• Try it
Transcribe the records below exactly as they appear, omitting any pictures.

(Records from a dataset)
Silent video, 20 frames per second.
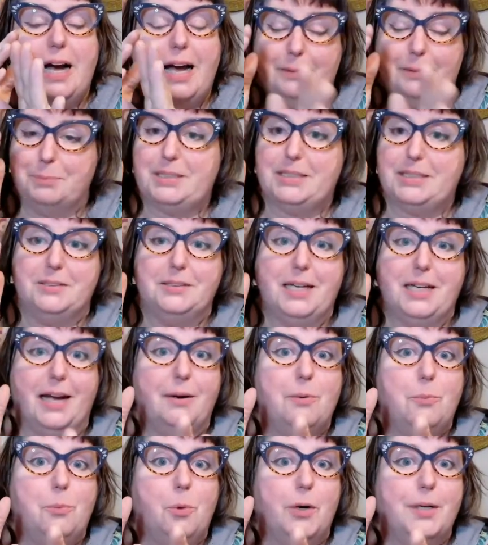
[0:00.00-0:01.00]
I'm still
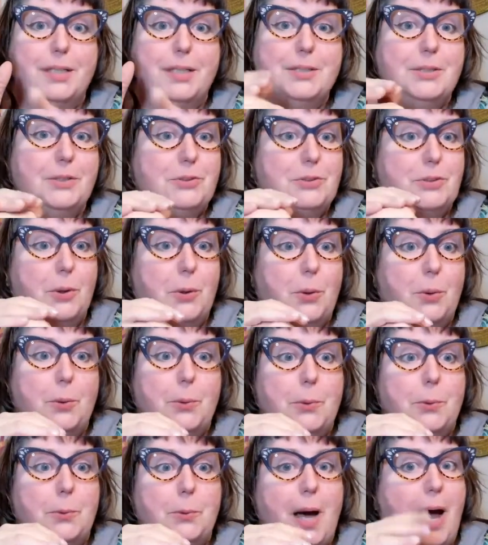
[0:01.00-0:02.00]
kind of working,
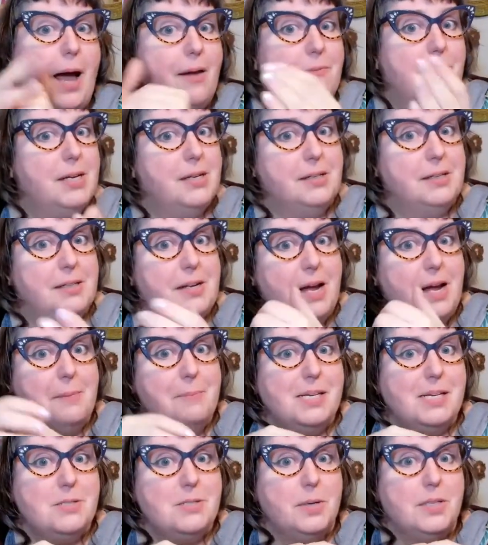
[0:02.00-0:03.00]
so I figured I
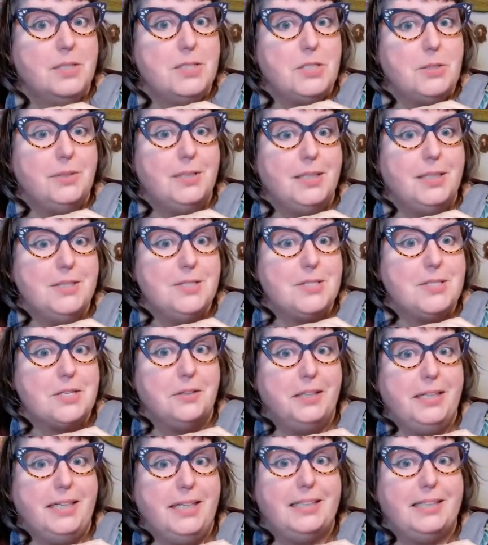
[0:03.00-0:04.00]
may as well do it on the
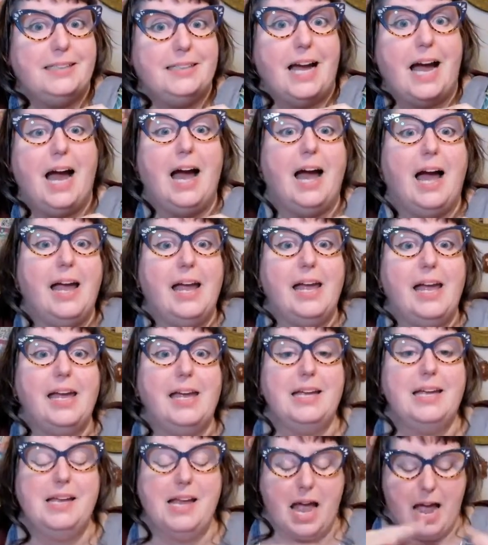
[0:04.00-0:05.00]
screen.
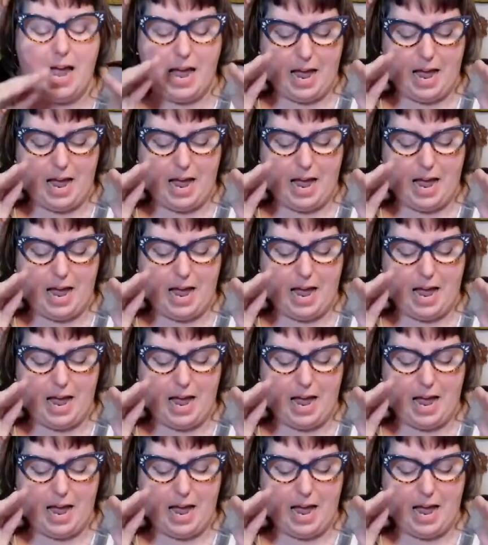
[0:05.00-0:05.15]
I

• Written answer
Silent video, 20 frames per second.
[0:00.00-0:01.00]
I'm still
[0:01.00-0:02.00]
kind of working,
[0:02.00-0:03.00]
so I figured I
[0:03.00-0:04.00]
may as well do it on the
[0:04.00-0:05.00]
screen.
[0:05.00-0:05.15]
I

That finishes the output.